10. Note Numbers and Boards at Finish Line
Notice the 3 volunteers in red shirts at the finish line of the Race the Lake of the Sky. | Photo: Sean Davis
Some racers register for one board class but race using a different board. If the event has distinct board classes (like 12’6”, 14’, and under 12’6” in board length), someone registering for the under 12’6” class and racing on the 14’ has an obvious advantage. I, for one, have been a victim of this injustice. After registering for the under 12’6” board class, I found myself coming second to a paddler on a 14’ race board. To my credit, he was within reach. But nonetheless, that’s not the point. He ended up winning and I came second. In this case, it wasn’t a big deal: for I’m a good sport … at least in that instance, for I was at a fundraiser. But instances like this could undermine one’s motivation to participate in the following year. So, have at least three volunteers at the finish line (assisted by others near start and buoy turns) to ensure that everyone has a fair start, rounds all buoys, and competes with boards in their board classes.

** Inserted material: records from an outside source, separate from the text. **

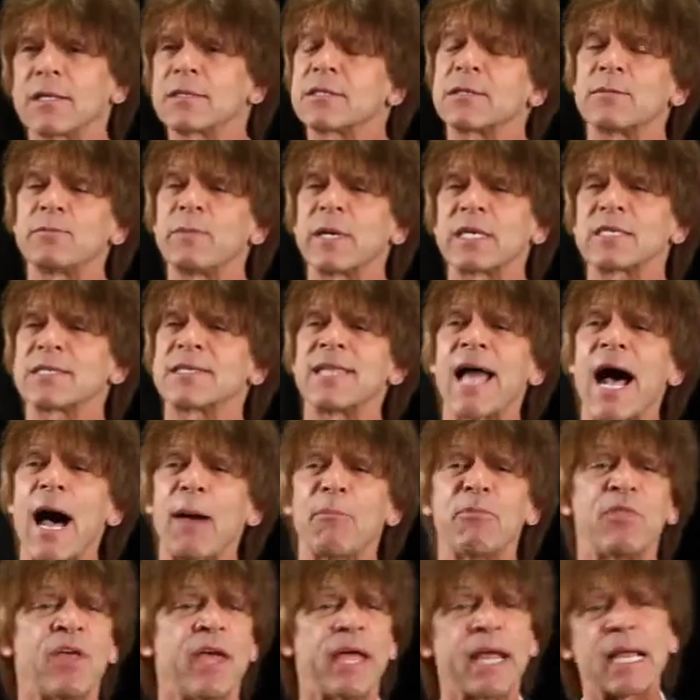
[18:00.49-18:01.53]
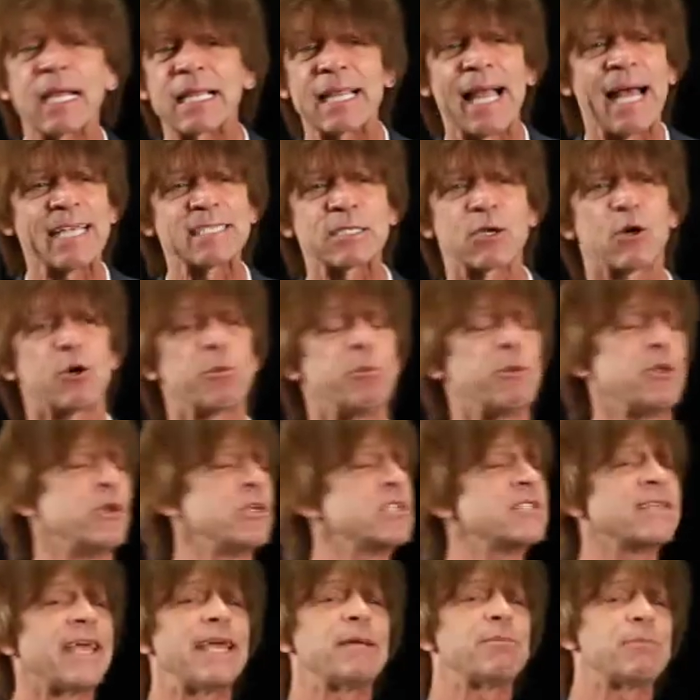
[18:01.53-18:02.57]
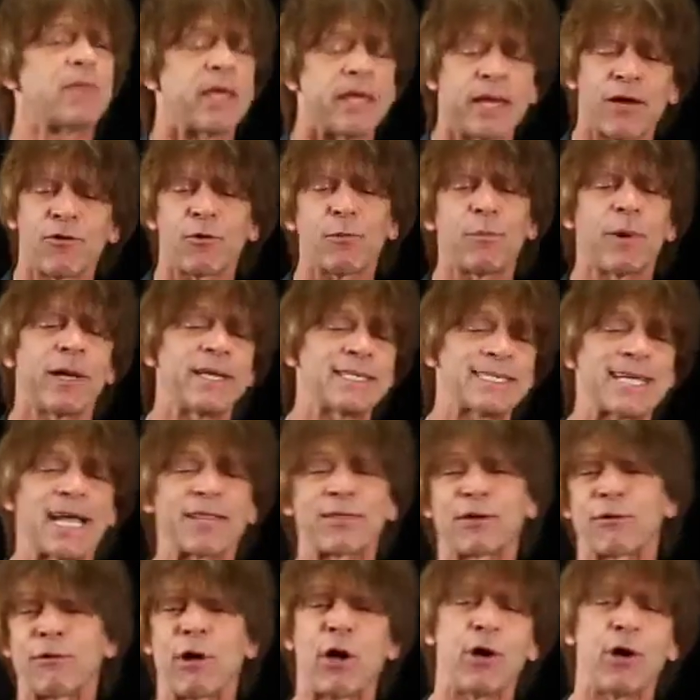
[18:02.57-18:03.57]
It's a big snob thing, classical community, same thing. Everybody's got their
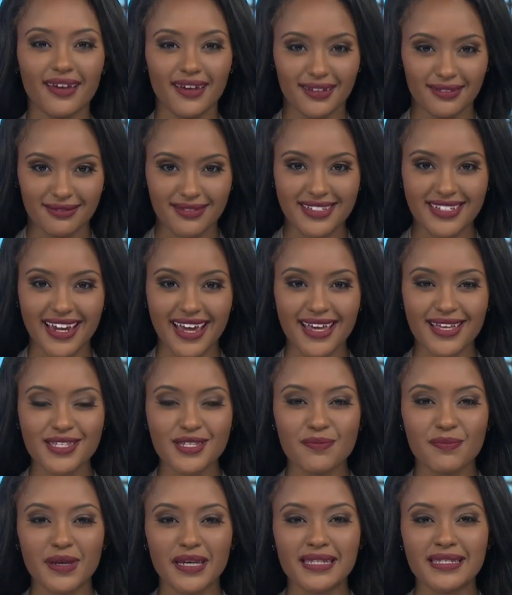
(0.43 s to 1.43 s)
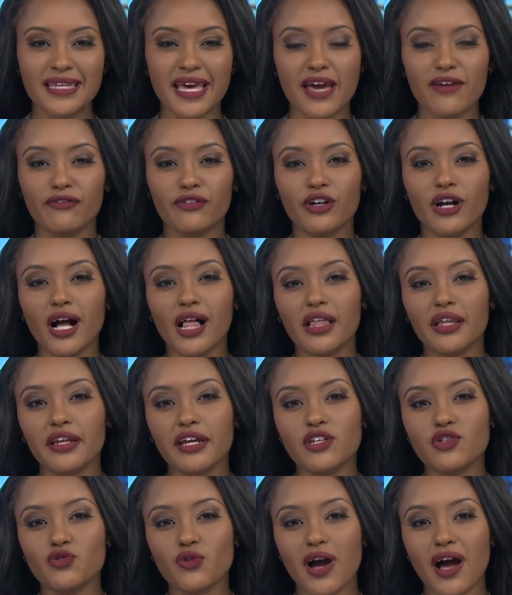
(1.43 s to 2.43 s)
And today is a big day for
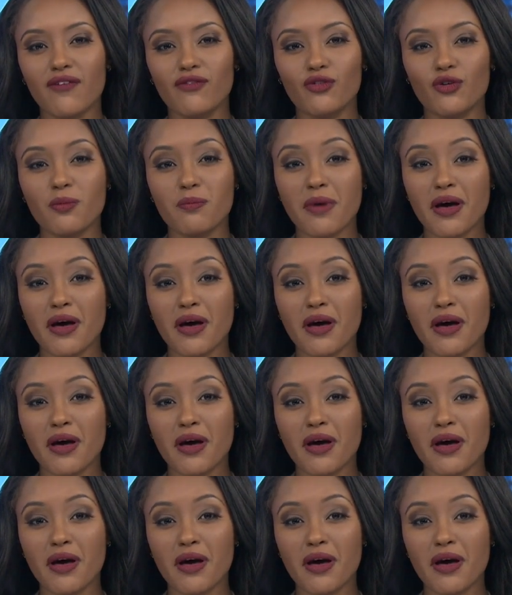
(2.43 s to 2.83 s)
holiday travel.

At registration, have the competitor’s number clearly displayed on body, jersey and board, certifying that the board in question is for the registered class. Then have volunteers at the finish line calling out and verifying numbers at the finish line. One person as time keeper, another calling out the number of paddlers crossing finish line, and a third person with a spreadsheet jotting it all down. That should do it. If you have the budget, time keeping companies can take it to the next level, with monitors at finish line, immediate online result updates, and more.